How would you like to lose weight, improve your health, and reduce your risk of developing life-threatening disease without worrying about calories or increasing exercise?
What's the secret?
We have been told for decades that calories in versus calories out determines whether we gain, lose or maintain our weight. Eat more calories than you use and you will put on weight. And the only way to lose weight is to put consume less calories than you expend. Seems logical, right?
New science is telling us different. Not all calories are equal and our bodies deal with different foods in different ways. And one particular group of foods really can help us lose weight without changing our calorie equation. In fact, this food has so many health-giving benefits we should all be going crazy for it.

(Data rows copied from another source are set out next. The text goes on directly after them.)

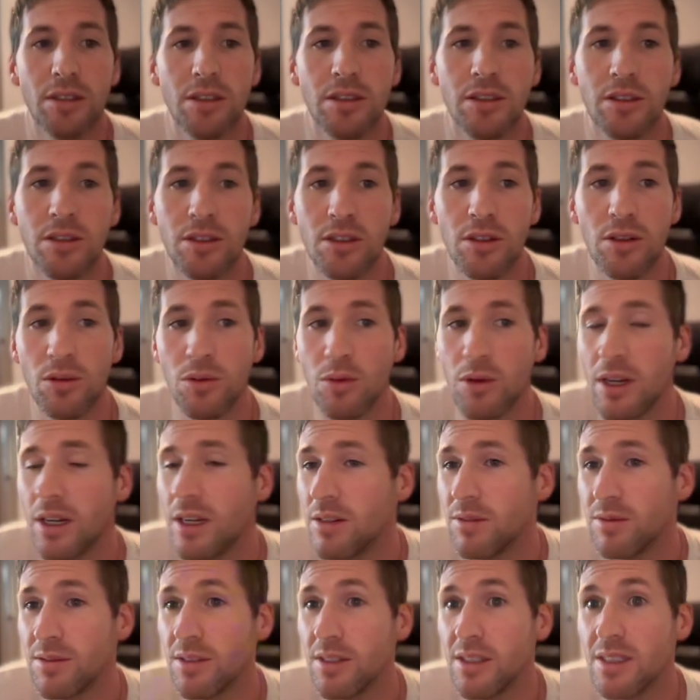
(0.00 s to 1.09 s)
So
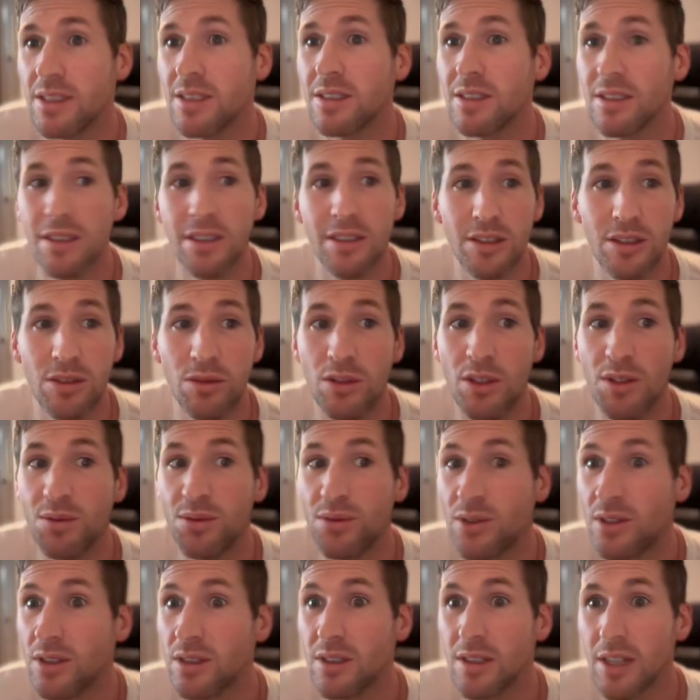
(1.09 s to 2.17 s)
the
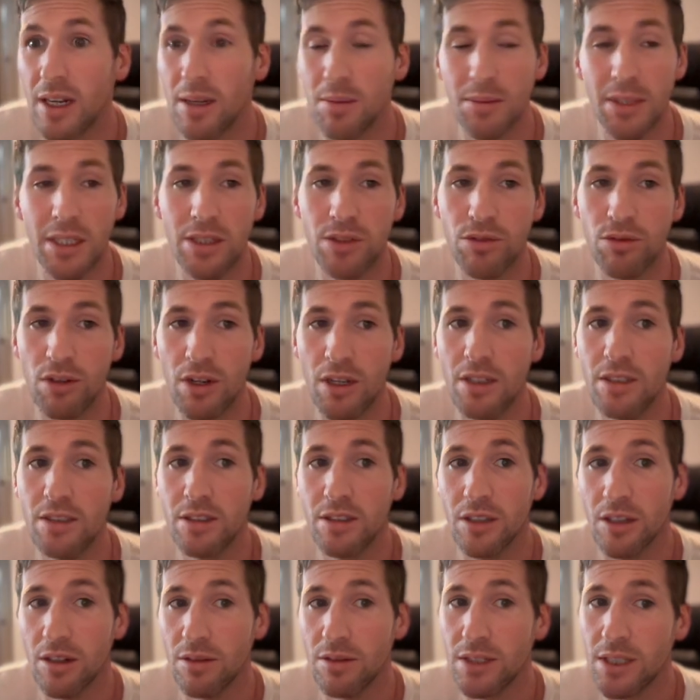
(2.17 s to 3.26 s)
first time this runs,
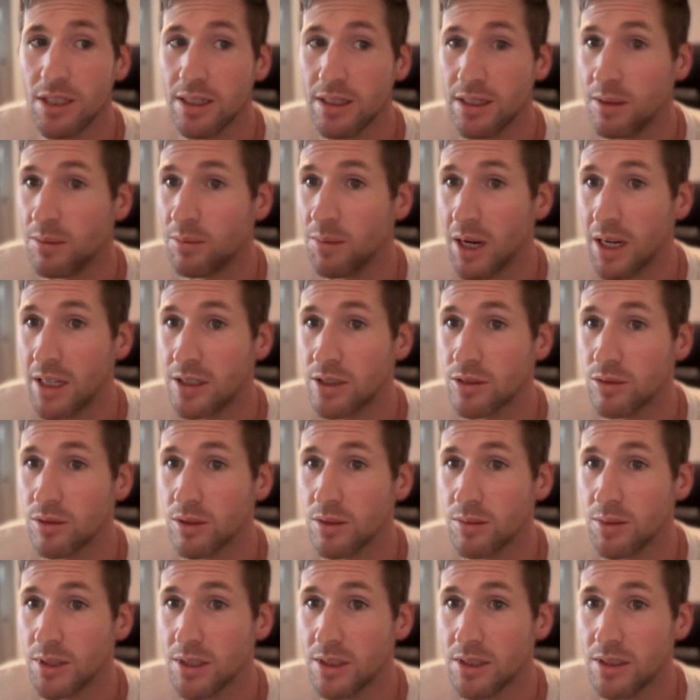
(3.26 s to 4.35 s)
obviously the batch will
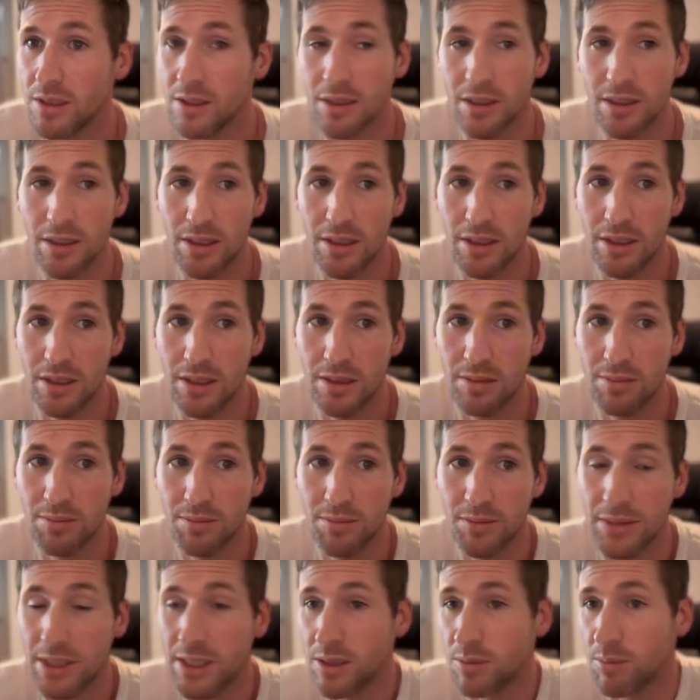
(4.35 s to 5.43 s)
be
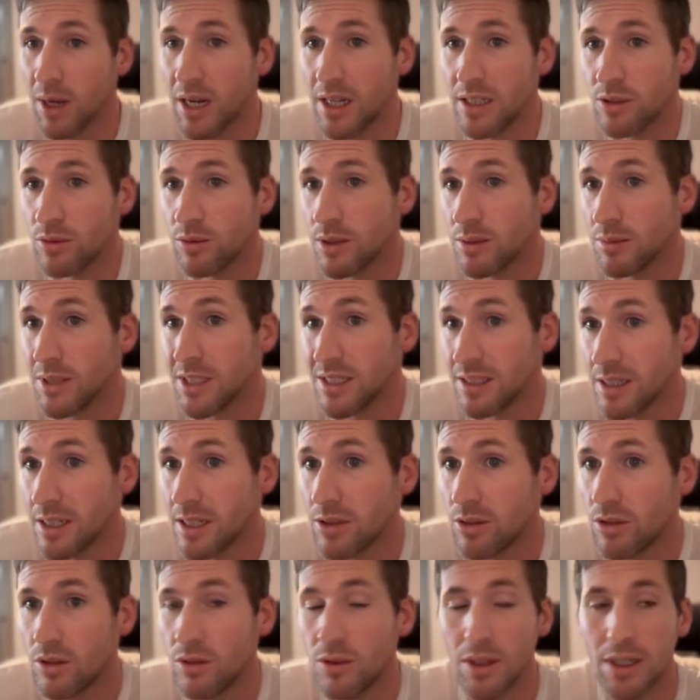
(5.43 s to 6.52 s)
this batch will be
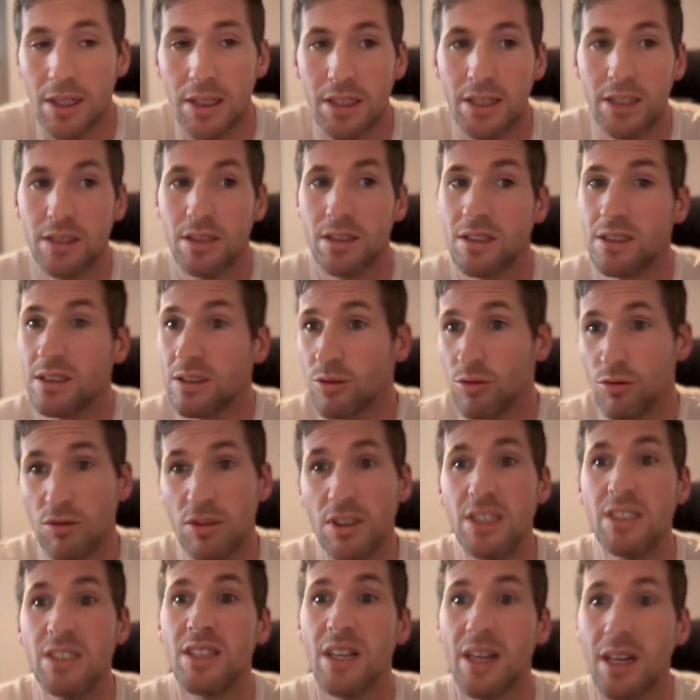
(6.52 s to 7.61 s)
0, and it's
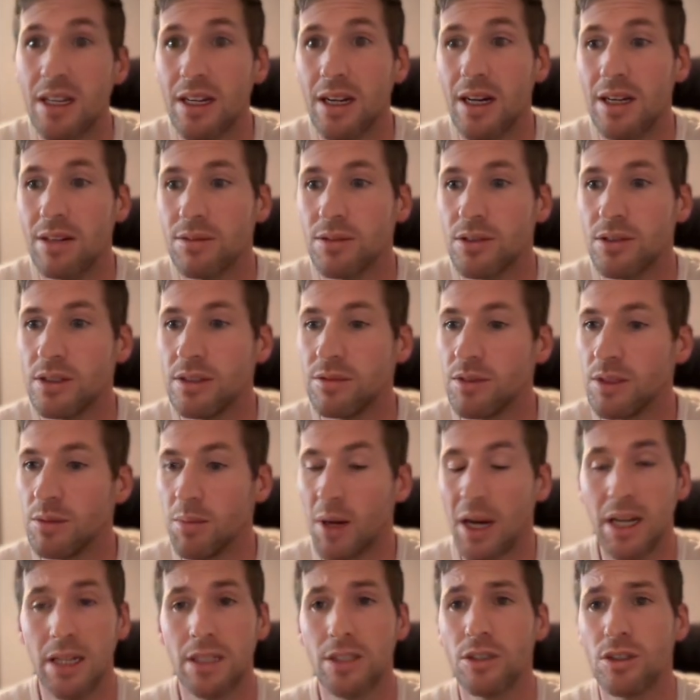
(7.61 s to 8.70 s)
reset after every
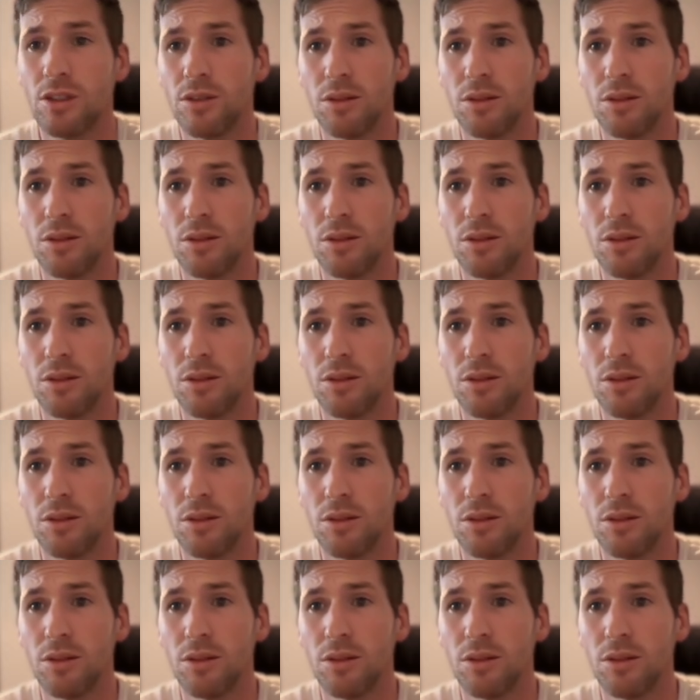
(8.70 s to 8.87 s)
batch. So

Fabulous Fibre is our secret friend. Unfortunately, most of us are eating far too little. Which is crazy when you see what it can do for you.
How is Fibre different?
We cannot digest most fibre in our food, so it reaches the large intestine relatively relatively unchanged. Our friendly bacteria, living in our gut love this food and can get lots of nutrients from it. This helps them proliferate and crowd out the 'bad bacteria' which cause us harm. This helps reduce gut inflammation and digestive disorders like bloating, IBS, Crohn’s disease and ulcerative colitis.
How about the weight loss? It is still a bit of a mystery how it works, but studies have shown that just increasing the amount of fibre in your diet, without changing anything else, can help you lose weight.

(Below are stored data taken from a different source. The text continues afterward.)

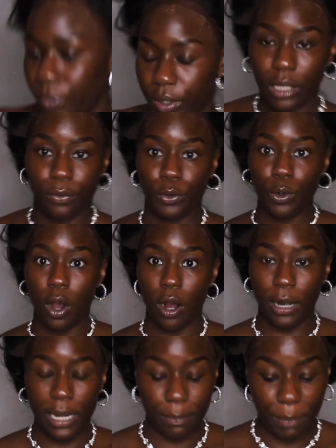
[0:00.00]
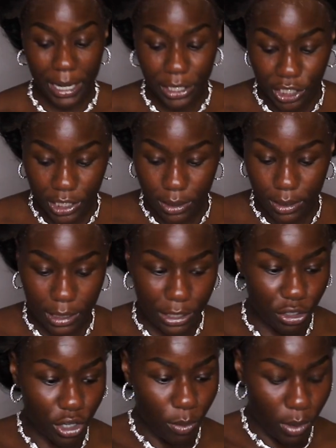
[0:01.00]
If you are impatient and
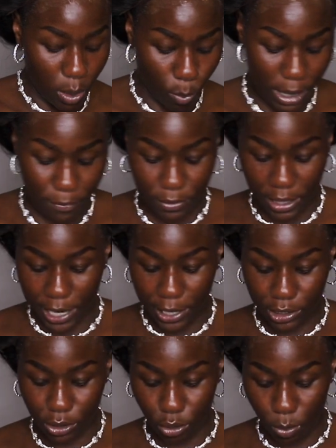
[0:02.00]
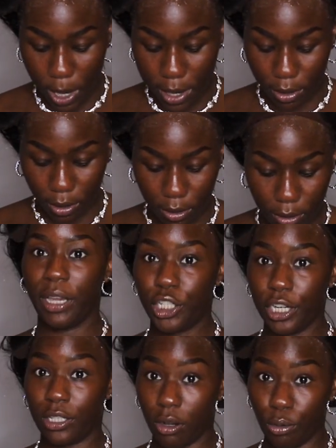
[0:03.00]
you don't want to wait for the air to do the work, make sure
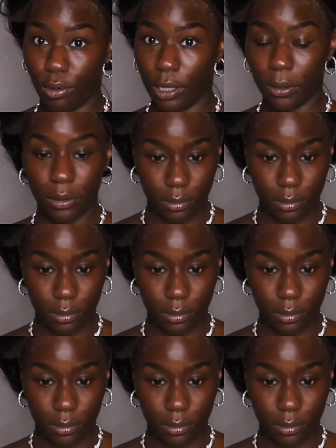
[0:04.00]
it's on cool though.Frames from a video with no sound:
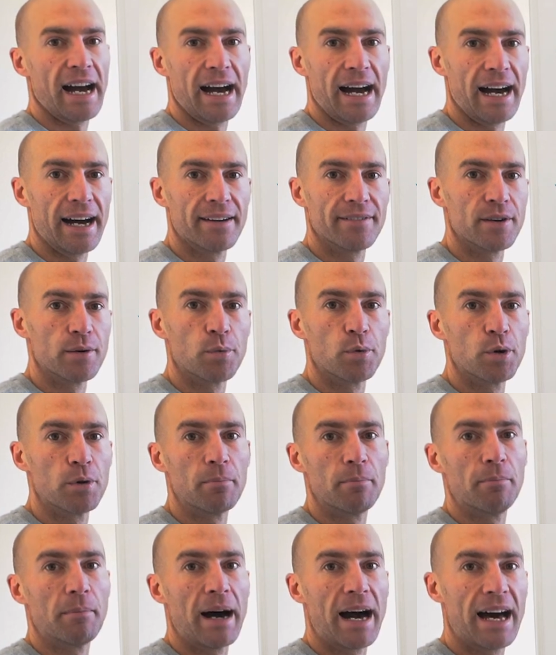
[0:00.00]
half. It
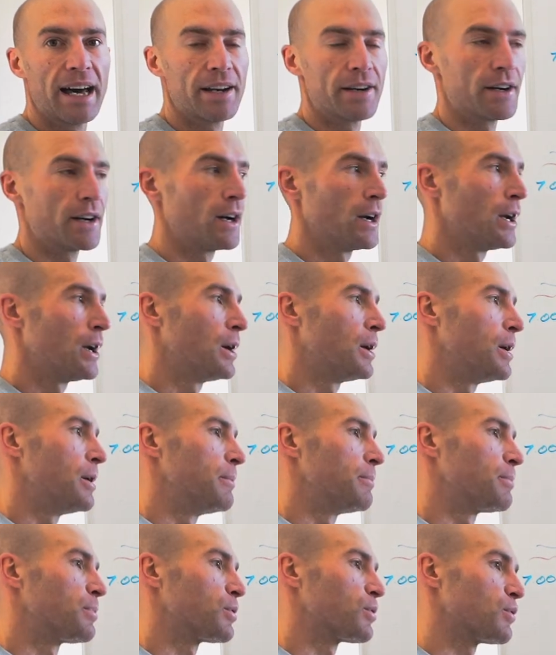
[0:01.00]
wouldn't matter.
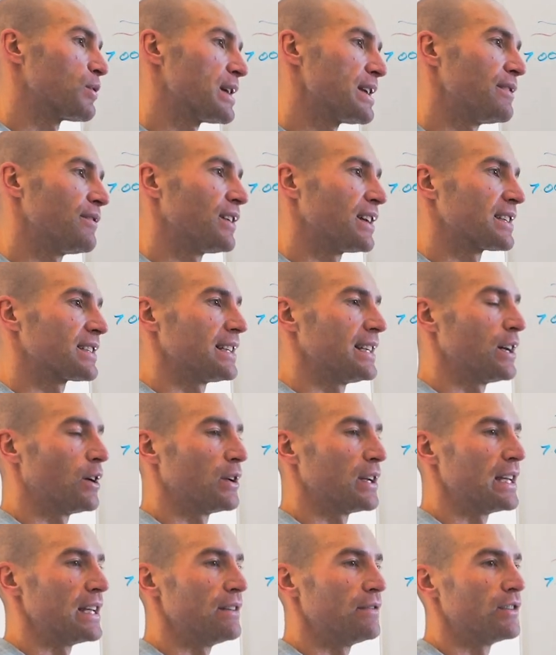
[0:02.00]
Previously
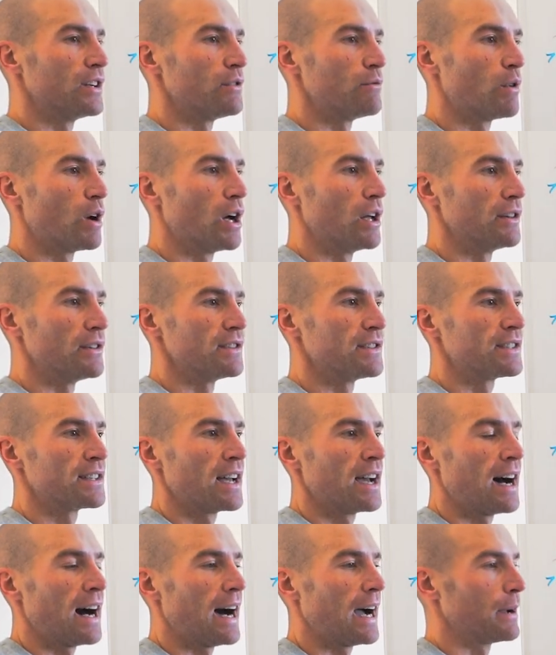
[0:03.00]
on evening runs,
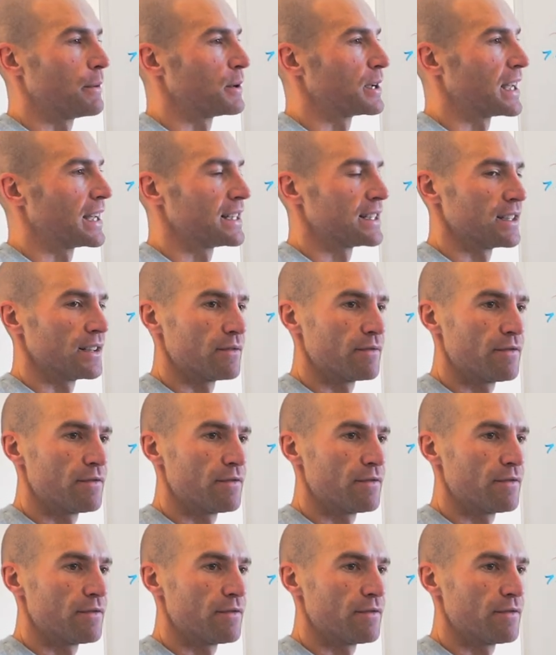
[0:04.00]
I would get to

A study published in Annals of Internal Medicine suggests that something as simple as aiming to eat 30 grams of fiber each day can help you lose weight, lower your blood pressure, and improve your body’s response to insulin just as effectively as a more complicated diet. (Harvard Health Blog)
Even better, it's believed that a fibre-rich diet helps you live longer with a reduced risk of dying from cardiovascular disease and many cancers.
How to increase your daily fibre
The recommendation is to get about 30g of fibre into your body each day - most of us get less than half that. That means eating up your fruits and veggies, plus adding in some wholegrains, nuts and other fibre-rich foods.
F is for.....
The one downside, short-lived but embarrassing, is that when the bacteria ferment the fibre, they also produce gases. This is why high-fibre diets can cause flatulence and stomach discomfort in some people. These side effects usually go away with time as your body adjusts so start slowly and build up your fibre intake. Or blame the dog!